Our team works uses zebrafish to model cardiovascular diseases, including vascular malformations. We discovered that a loss of Cerebral cavernous malformation proteins causes the activation of KLF2, which is causative to endothelial defects in lowly perfused vessel beds. Together with the team of Elisabeth Tournier-Lasserve, we performed a comprehensive pharmacological screen to suppress CCM mutant phenotypes. One main focus of interest is to elucidate the impact of biomechanical signaling on the etiopathology of human vascular malformations.
Anusha SathyanarayananRead Bio
Anusha Sathyanarayanan, PhD, is a post-doctoral researcher in Seyfried Lab at the University Of Potsdam, Germany. She received her PhD in 2017 from Indian Institute of Technology Madras, India. She followed this with postdoctoral training at the Max Planck Institute for Molecular Biomedicine, Muenster, Germany, where she worked on the construction of artificial preimplantation mouse embryos until October 2020. She joined the Seyfried Lab in November 2020 and her current research focuses on understanding the role of Ephrin signaling and in the delineation of the endocardium specification program during the zebrafish heart development.
Claudia Rödel, PhDRead Bio
Claudia Rödel started her scientific career studying the mechanisms of body axis formation in Drosophila melanogaster and graduated at the Georg-August University of Göttingen in 2011. Shortly after, she started a post-doctoral fellowship in the lab of Dr. Dimitris Beis at the BRFAA in Athens Greece, who introduced her to the fascinating world of the zebrafish. With Dimitris, Claudia started a project about the influence of blood flow on the endothelial cell behavior using pharmacological manipulations and transcriptomic analyses. She realized that the zebrafish model was an immensely powerful tool to understand vascular health and disease, because it incorporates the complexity of a complete and fully functional cardiovascular system, while being a simpler vascular tree. Furthermore, the zebrafish is extremely amenable to manipulation and live imaging techniques, which allows us to simply observe endothelial cells, especially when they misbehave!

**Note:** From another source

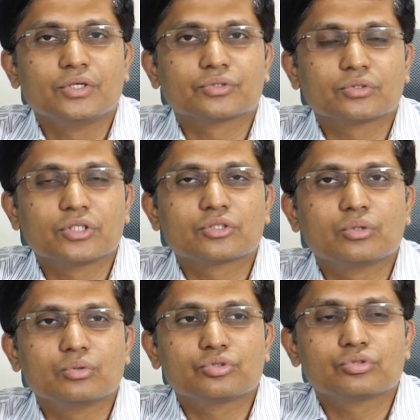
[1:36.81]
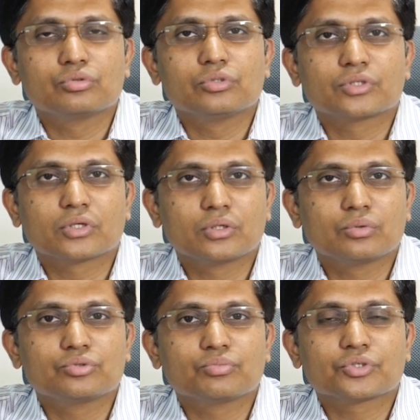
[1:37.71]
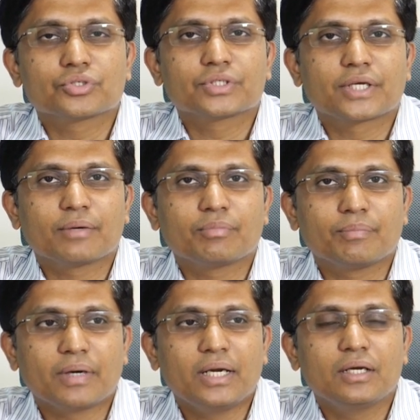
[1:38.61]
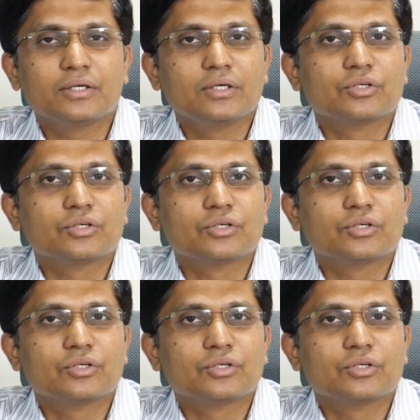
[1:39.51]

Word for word: So this loose stools or the loose motions can be mild.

In 2015, she joined Salim Seyfried's lab as a postdoctoral fellow to further pursue her research on endothelial cell biology and started to work on a rare neurovascular disease, cerebral cavernous malformations (CCM). What fascinates her most in this disease are the triggers that are not of genetic origin, but stem from other cues such as blood flow, flow pattern and other biophysical factors.

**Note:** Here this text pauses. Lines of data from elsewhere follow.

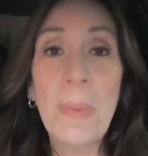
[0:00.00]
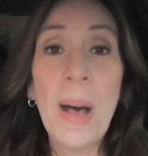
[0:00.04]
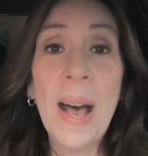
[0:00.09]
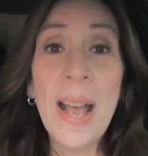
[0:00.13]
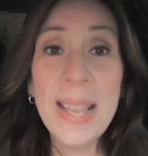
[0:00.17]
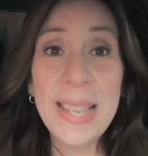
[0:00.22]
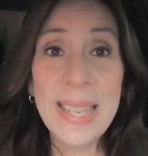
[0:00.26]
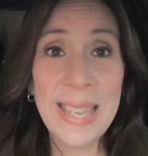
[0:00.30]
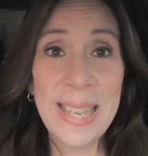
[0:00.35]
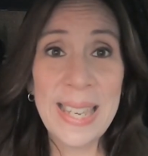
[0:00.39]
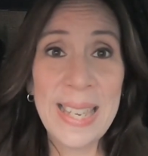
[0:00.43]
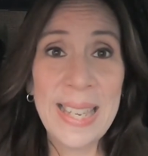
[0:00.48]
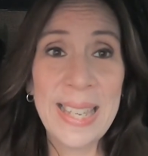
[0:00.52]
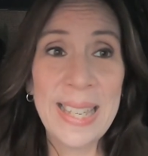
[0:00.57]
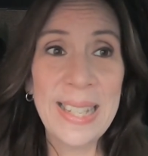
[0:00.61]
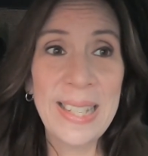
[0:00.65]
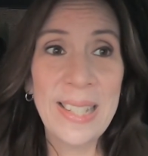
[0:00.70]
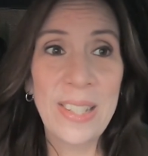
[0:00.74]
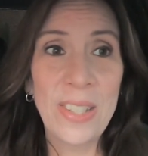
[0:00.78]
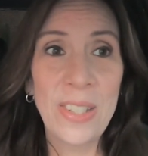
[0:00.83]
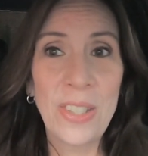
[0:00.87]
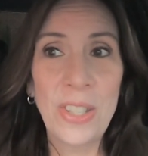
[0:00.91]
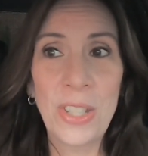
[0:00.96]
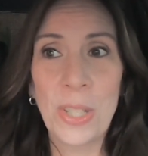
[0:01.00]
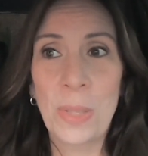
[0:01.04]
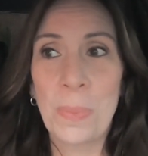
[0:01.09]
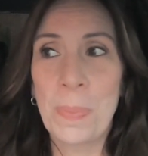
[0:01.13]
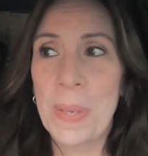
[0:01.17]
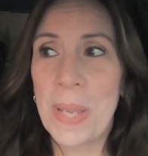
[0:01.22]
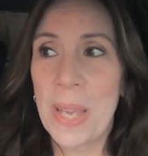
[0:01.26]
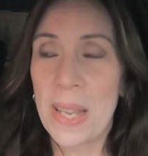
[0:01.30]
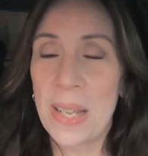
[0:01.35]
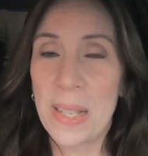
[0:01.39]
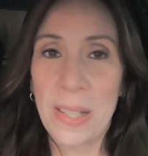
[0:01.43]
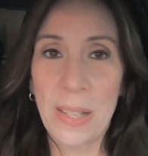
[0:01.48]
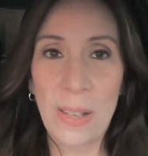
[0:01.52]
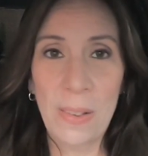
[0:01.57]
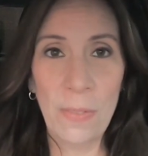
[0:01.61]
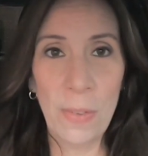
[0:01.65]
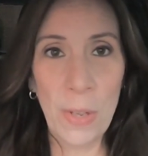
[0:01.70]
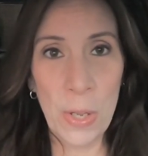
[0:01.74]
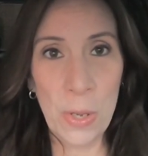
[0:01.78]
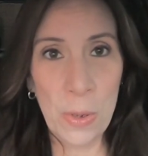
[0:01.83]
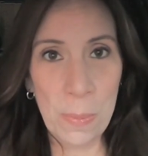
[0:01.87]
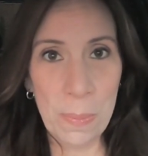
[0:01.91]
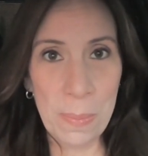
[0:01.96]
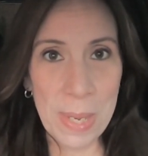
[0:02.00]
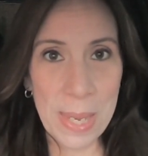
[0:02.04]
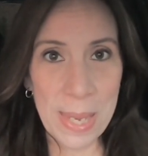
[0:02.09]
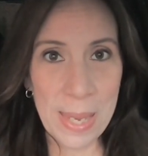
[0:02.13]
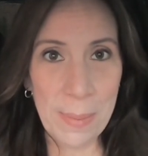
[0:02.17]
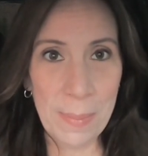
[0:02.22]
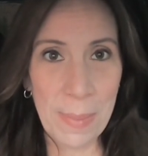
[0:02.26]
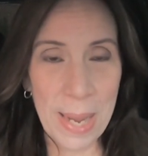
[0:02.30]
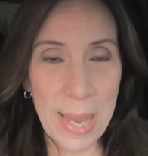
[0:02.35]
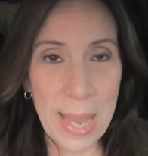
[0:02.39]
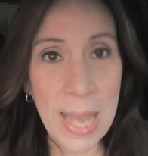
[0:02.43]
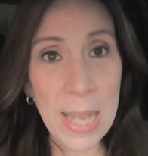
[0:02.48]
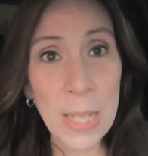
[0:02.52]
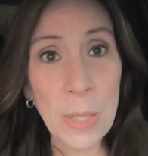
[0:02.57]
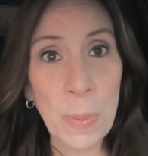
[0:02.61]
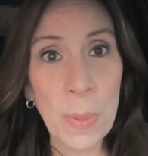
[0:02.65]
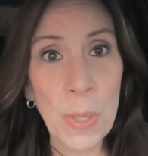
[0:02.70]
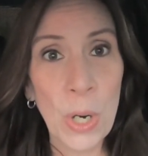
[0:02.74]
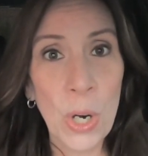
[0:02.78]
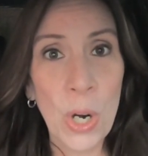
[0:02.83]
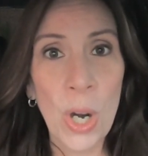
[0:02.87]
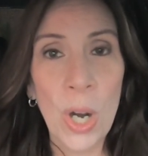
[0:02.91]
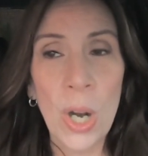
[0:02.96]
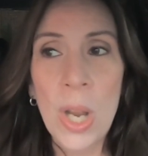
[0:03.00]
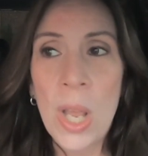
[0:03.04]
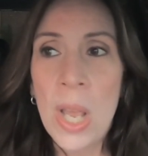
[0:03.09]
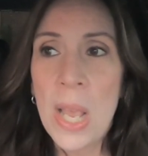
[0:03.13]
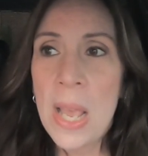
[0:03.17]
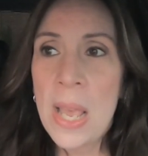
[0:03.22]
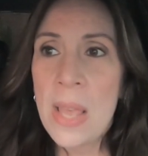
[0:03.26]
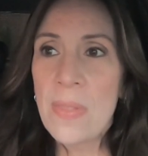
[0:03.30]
My kids, just because of who me and my husband are,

Nastasja GrdseloffRead Bio
Nastasja is a PhD candidate in the group of Prof. Salim Seyfried at the University of Potsdam, Germany, since 2019. She is studying vascular anomalies such as CCM and HHT using the zebrafish as a disease model. Her current projects involve the roles of retinoic acid as well as nitric oxide signaling in vascular pathologies. Before starting her doctoral studies, she completed her Master‘s degree in Austria at the Institute for Molecular Biotechnology (IMBA) Vienna in the group of Dr. Sasha Mendjan. Her Master thesis focussed on in-vitro specification of epicardium from human pluripotent stem cells. Nastasja finished her Bachelor studies at the University of Veterinary Medicine in Vienna.
Van-Cuong PhamRead Bio
Van-Cuong Pham completed his Bachelor's in Hanoi (Vietnam), followed by Master's in Fukuoka (Japan). He has joined the Seyfried group at the University of Potsdam (Germany) since 2019 as a PhD candidate working under European Union’s Marie Curie project ‘V.A. Cure’, which aims to elucidate underlying mechanisms and find novel treatment for vascular anomalies diseases. As being always fascinated in using fish embryo to model human disease, he spends his time in the lab to generate transgenic and mutant fish that were later used to study the pathogenesis of vascular diseases, particularly cerebral cavernous malformation (CCM). His PhD project focuses on understanding chromatin remodeling in zebrafish CCM model by applying molecular biology and confocal imaging techniques.